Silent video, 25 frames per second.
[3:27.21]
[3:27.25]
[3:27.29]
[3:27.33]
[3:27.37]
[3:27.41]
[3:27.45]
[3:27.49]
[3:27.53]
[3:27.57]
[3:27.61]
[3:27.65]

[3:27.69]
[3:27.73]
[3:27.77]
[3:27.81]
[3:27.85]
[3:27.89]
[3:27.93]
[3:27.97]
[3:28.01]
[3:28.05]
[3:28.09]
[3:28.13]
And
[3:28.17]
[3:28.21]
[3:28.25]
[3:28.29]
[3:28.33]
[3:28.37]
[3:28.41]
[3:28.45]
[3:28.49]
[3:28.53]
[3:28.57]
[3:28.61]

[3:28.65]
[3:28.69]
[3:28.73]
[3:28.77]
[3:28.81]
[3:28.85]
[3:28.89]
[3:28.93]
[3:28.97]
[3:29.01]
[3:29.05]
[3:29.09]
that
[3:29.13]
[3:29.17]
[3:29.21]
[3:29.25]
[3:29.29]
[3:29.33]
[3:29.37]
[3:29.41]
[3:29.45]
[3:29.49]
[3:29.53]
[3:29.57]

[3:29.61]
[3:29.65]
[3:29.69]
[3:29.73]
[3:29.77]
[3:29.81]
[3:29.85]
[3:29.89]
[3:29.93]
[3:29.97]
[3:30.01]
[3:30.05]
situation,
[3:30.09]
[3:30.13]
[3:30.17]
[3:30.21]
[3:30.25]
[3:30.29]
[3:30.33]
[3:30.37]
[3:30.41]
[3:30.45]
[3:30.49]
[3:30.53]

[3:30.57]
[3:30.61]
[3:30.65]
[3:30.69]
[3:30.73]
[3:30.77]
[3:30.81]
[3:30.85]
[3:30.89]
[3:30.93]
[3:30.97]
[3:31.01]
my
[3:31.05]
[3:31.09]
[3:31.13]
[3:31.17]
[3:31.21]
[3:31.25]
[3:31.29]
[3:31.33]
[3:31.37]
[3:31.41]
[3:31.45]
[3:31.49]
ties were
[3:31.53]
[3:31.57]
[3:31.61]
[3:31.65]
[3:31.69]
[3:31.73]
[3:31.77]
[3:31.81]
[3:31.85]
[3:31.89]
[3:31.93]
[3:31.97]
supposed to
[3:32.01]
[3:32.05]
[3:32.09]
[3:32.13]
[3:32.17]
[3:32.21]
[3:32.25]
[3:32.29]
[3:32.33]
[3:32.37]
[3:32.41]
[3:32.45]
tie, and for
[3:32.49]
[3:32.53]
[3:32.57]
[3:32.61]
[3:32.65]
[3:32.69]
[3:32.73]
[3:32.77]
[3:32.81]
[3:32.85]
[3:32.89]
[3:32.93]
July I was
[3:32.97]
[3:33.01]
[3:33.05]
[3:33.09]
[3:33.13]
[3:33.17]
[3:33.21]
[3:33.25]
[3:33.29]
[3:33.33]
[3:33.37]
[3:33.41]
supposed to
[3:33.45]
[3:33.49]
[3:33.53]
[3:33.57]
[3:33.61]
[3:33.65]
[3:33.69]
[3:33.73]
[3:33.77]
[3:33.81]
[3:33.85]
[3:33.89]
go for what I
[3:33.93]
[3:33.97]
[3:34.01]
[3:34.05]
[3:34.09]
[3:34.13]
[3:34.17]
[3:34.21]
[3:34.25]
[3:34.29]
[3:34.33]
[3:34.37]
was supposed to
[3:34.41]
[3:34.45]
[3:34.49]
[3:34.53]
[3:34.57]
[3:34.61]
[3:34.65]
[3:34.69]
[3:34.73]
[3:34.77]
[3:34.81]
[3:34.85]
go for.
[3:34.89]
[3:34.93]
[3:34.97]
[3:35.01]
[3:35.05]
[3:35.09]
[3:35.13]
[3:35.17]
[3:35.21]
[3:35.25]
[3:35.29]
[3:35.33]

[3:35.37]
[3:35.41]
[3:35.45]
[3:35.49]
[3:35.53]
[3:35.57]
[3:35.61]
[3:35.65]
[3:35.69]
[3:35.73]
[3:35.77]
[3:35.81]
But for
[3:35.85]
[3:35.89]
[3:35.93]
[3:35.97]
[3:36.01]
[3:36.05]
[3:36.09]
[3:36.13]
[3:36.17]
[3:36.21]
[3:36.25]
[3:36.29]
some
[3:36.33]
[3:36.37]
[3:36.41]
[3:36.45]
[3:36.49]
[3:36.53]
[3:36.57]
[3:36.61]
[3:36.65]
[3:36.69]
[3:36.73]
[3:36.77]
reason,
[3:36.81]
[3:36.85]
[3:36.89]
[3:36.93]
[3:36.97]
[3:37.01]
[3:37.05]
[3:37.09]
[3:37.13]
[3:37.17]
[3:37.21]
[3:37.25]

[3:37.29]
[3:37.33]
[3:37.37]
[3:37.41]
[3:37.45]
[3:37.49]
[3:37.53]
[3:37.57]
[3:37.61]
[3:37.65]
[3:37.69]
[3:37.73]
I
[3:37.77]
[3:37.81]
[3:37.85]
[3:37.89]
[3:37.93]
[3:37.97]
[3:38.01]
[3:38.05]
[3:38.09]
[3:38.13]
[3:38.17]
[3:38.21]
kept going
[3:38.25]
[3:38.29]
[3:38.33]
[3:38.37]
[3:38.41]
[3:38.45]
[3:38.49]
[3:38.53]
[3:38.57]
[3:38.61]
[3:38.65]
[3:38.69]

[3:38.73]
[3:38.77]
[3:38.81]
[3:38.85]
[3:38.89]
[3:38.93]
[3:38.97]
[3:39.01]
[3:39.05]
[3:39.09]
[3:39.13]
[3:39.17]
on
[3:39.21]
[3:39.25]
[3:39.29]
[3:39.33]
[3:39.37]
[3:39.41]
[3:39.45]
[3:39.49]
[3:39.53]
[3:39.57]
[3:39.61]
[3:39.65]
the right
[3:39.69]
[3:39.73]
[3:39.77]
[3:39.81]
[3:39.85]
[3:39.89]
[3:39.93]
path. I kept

**What is being asked**
After reading the data, retype all of it exactly as it reads.

**Reply**
Silent video, 25 frames per second.
[3:27.21]
[3:27.25]
[3:27.29]
[3:27.33]
[3:27.37]
[3:27.41]
[3:27.45]
[3:27.49]
[3:27.53]
[3:27.57]
[3:27.61]
[3:27.65]

[3:27.69]
[3:27.73]
[3:27.77]
[3:27.81]
[3:27.85]
[3:27.89]
[3:27.93]
[3:27.97]
[3:28.01]
[3:28.05]
[3:28.09]
[3:28.13]
And
[3:28.17]
[3:28.21]
[3:28.25]
[3:28.29]
[3:28.33]
[3:28.37]
[3:28.41]
[3:28.45]
[3:28.49]
[3:28.53]
[3:28.57]
[3:28.61]

[3:28.65]
[3:28.69]
[3:28.73]
[3:28.77]
[3:28.81]
[3:28.85]
[3:28.89]
[3:28.93]
[3:28.97]
[3:29.01]
[3:29.05]
[3:29.09]
that
[3:29.13]
[3:29.17]
[3:29.21]
[3:29.25]
[3:29.29]
[3:29.33]
[3:29.37]
[3:29.41]
[3:29.45]
[3:29.49]
[3:29.53]
[3:29.57]

[3:29.61]
[3:29.65]
[3:29.69]
[3:29.73]
[3:29.77]
[3:29.81]
[3:29.85]
[3:29.89]
[3:29.93]
[3:29.97]
[3:30.01]
[3:30.05]
situation,
[3:30.09]
[3:30.13]
[3:30.17]
[3:30.21]
[3:30.25]
[3:30.29]
[3:30.33]
[3:30.37]
[3:30.41]
[3:30.45]
[3:30.49]
[3:30.53]

[3:30.57]
[3:30.61]
[3:30.65]
[3:30.69]
[3:30.73]
[3:30.77]
[3:30.81]
[3:30.85]
[3:30.89]
[3:30.93]
[3:30.97]
[3:31.01]
my
[3:31.05]
[3:31.09]
[3:31.13]
[3:31.17]
[3:31.21]
[3:31.25]
[3:31.29]
[3:31.33]
[3:31.37]
[3:31.41]
[3:31.45]
[3:31.49]
ties were
[3:31.53]
[3:31.57]
[3:31.61]
[3:31.65]
[3:31.69]
[3:31.73]
[3:31.77]
[3:31.81]
[3:31.85]
[3:31.89]
[3:31.93]
[3:31.97]
supposed to
[3:32.01]
[3:32.05]
[3:32.09]
[3:32.13]
[3:32.17]
[3:32.21]
[3:32.25]
[3:32.29]
[3:32.33]
[3:32.37]
[3:32.41]
[3:32.45]
tie, and for
[3:32.49]
[3:32.53]
[3:32.57]
[3:32.61]
[3:32.65]
[3:32.69]
[3:32.73]
[3:32.77]
[3:32.81]
[3:32.85]
[3:32.89]
[3:32.93]
July I was
[3:32.97]
[3:33.01]
[3:33.05]
[3:33.09]
[3:33.13]
[3:33.17]
[3:33.21]
[3:33.25]
[3:33.29]
[3:33.33]
[3:33.37]
[3:33.41]
supposed to
[3:33.45]
[3:33.49]
[3:33.53]
[3:33.57]
[3:33.61]
[3:33.65]
[3:33.69]
[3:33.73]
[3:33.77]
[3:33.81]
[3:33.85]
[3:33.89]
go for what I
[3:33.93]
[3:33.97]
[3:34.01]
[3:34.05]
[3:34.09]
[3:34.13]
[3:34.17]
[3:34.21]
[3:34.25]
[3:34.29]
[3:34.33]
[3:34.37]
was supposed to
[3:34.41]
[3:34.45]
[3:34.49]
[3:34.53]
[3:34.57]
[3:34.61]
[3:34.65]
[3:34.69]
[3:34.73]
[3:34.77]
[3:34.81]
[3:34.85]
go for.
[3:34.89]
[3:34.93]
[3:34.97]
[3:35.01]
[3:35.05]
[3:35.09]
[3:35.13]
[3:35.17]
[3:35.21]
[3:35.25]
[3:35.29]
[3:35.33]

[3:35.37]
[3:35.41]
[3:35.45]
[3:35.49]
[3:35.53]
[3:35.57]
[3:35.61]
[3:35.65]
[3:35.69]
[3:35.73]
[3:35.77]
[3:35.81]
But for
[3:35.85]
[3:35.89]
[3:35.93]
[3:35.97]
[3:36.01]
[3:36.05]
[3:36.09]
[3:36.13]
[3:36.17]
[3:36.21]
[3:36.25]
[3:36.29]
some
[3:36.33]
[3:36.37]
[3:36.41]
[3:36.45]
[3:36.49]
[3:36.53]
[3:36.57]
[3:36.61]
[3:36.65]
[3:36.69]
[3:36.73]
[3:36.77]
reason,
[3:36.81]
[3:36.85]
[3:36.89]
[3:36.93]
[3:36.97]
[3:37.01]
[3:37.05]
[3:37.09]
[3:37.13]
[3:37.17]
[3:37.21]
[3:37.25]

[3:37.29]
[3:37.33]
[3:37.37]
[3:37.41]
[3:37.45]
[3:37.49]
[3:37.53]
[3:37.57]
[3:37.61]
[3:37.65]
[3:37.69]
[3:37.73]
I
[3:37.77]
[3:37.81]
[3:37.85]
[3:37.89]
[3:37.93]
[3:37.97]
[3:38.01]
[3:38.05]
[3:38.09]
[3:38.13]
[3:38.17]
[3:38.21]
kept going
[3:38.25]
[3:38.29]
[3:38.33]
[3:38.37]
[3:38.41]
[3:38.45]
[3:38.49]
[3:38.53]
[3:38.57]
[3:38.61]
[3:38.65]
[3:38.69]

[3:38.73]
[3:38.77]
[3:38.81]
[3:38.85]
[3:38.89]
[3:38.93]
[3:38.97]
[3:39.01]
[3:39.05]
[3:39.09]
[3:39.13]
[3:39.17]
on
[3:39.21]
[3:39.25]
[3:39.29]
[3:39.33]
[3:39.37]
[3:39.41]
[3:39.45]
[3:39.49]
[3:39.53]
[3:39.57]
[3:39.61]
[3:39.65]
the right
[3:39.69]
[3:39.73]
[3:39.77]
[3:39.81]
[3:39.85]
[3:39.89]
[3:39.93]
path. I kept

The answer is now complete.